Ainsi, pas plus de sept mois après la signature du texte, Erdogan annonçait déjà que ses « frontières s’ouvriront (2) ». Une menace répétée en mars 2017, puis régulièrement depuis septembre 2019. Ses déclarations ont finalement été mises à exécution vendredi 28 février.

Dans cette apparente impréparation, l’Europe a d’abord choisi de signer un chèque de 700 millions d’euros à la Grèce, dont la moitié immédiatement, et de fermer les yeux devant ce bébé retrouvé noyé en mer Égée et ce jeune Afghan de 22 ans tué par les forces de l’ordre grecques à la frontière turque. « Évitez de vous déplacer vers une porte fermée et ne dites pas aux gens qu’ils peuvent y aller, parce que ce n’est pas vrai », a ordonné Josep Borrell à l’intention des réfugiés.

Pour fortifier le « bouclier » qu’est la Grèce, selon les mots de von der Leyen, les pays membres ont permis à Frontex d’envoyer ses « forces rapides ». Réformée en 2016, l’agence de sécurité des frontières extérieures est devenue le bras armé de la politique migratoire européenne.
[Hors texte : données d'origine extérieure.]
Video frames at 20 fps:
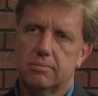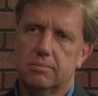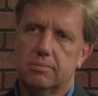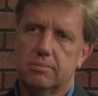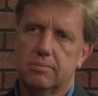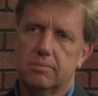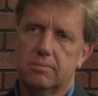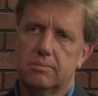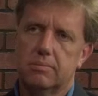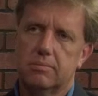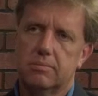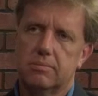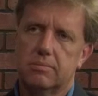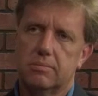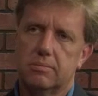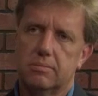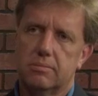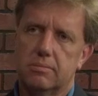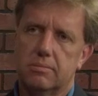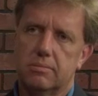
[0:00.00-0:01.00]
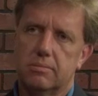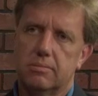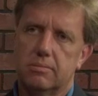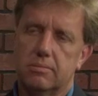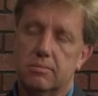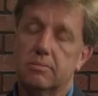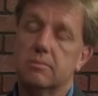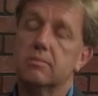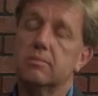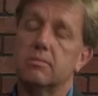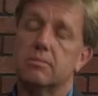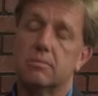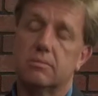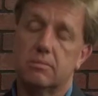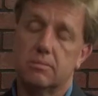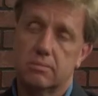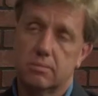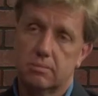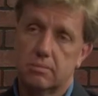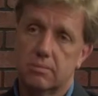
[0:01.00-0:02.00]

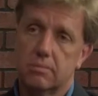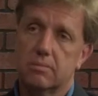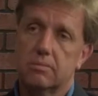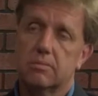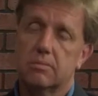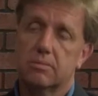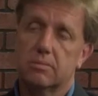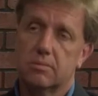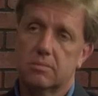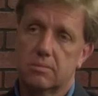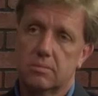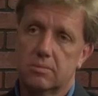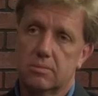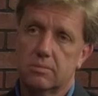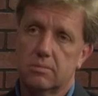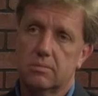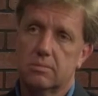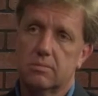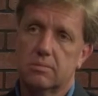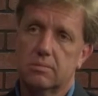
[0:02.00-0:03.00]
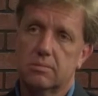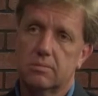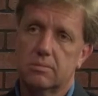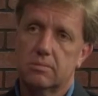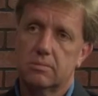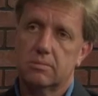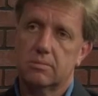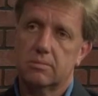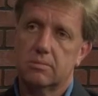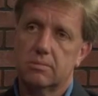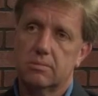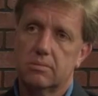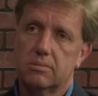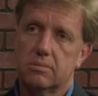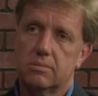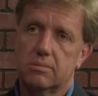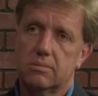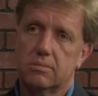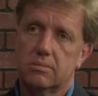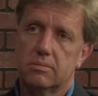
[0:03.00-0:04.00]

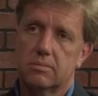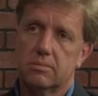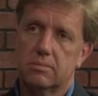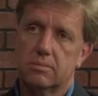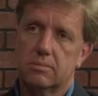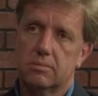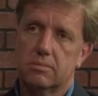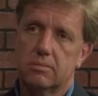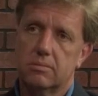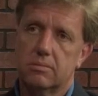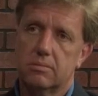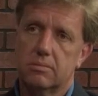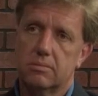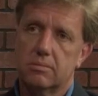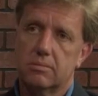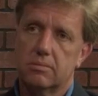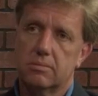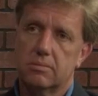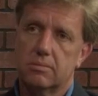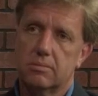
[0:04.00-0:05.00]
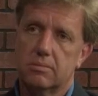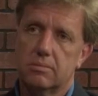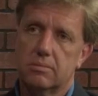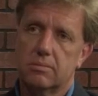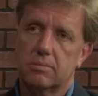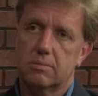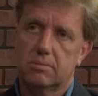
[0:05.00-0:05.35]
This person isn't speaking.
Ce qui se passe en Grèce lui offre un formidable terrain d’expérimentation. L’envoi de gardes-frontières et de garde-côtes, d’un navire, de deux patrouilleurs, de deux hélicoptères et d’un avion, fournit la meilleure des promotions pour l’agence comme pour les industriels de l’armement qui lui servent de fournisseurs (3). Avec cette Europe, le capitalisme des frontières a de beaux jours devant lui.

(1) « “Accord” UE-Turquie : le troc indigne », Catherine Teule, Plein Droit, 2017.

(2) « UE/Turquie : Erdogan menace l’Europe », Le Figaro/AFP, 25 novembre 2016.

(3) Xénophobie business, Claire Rodier, La Découverte, 2012.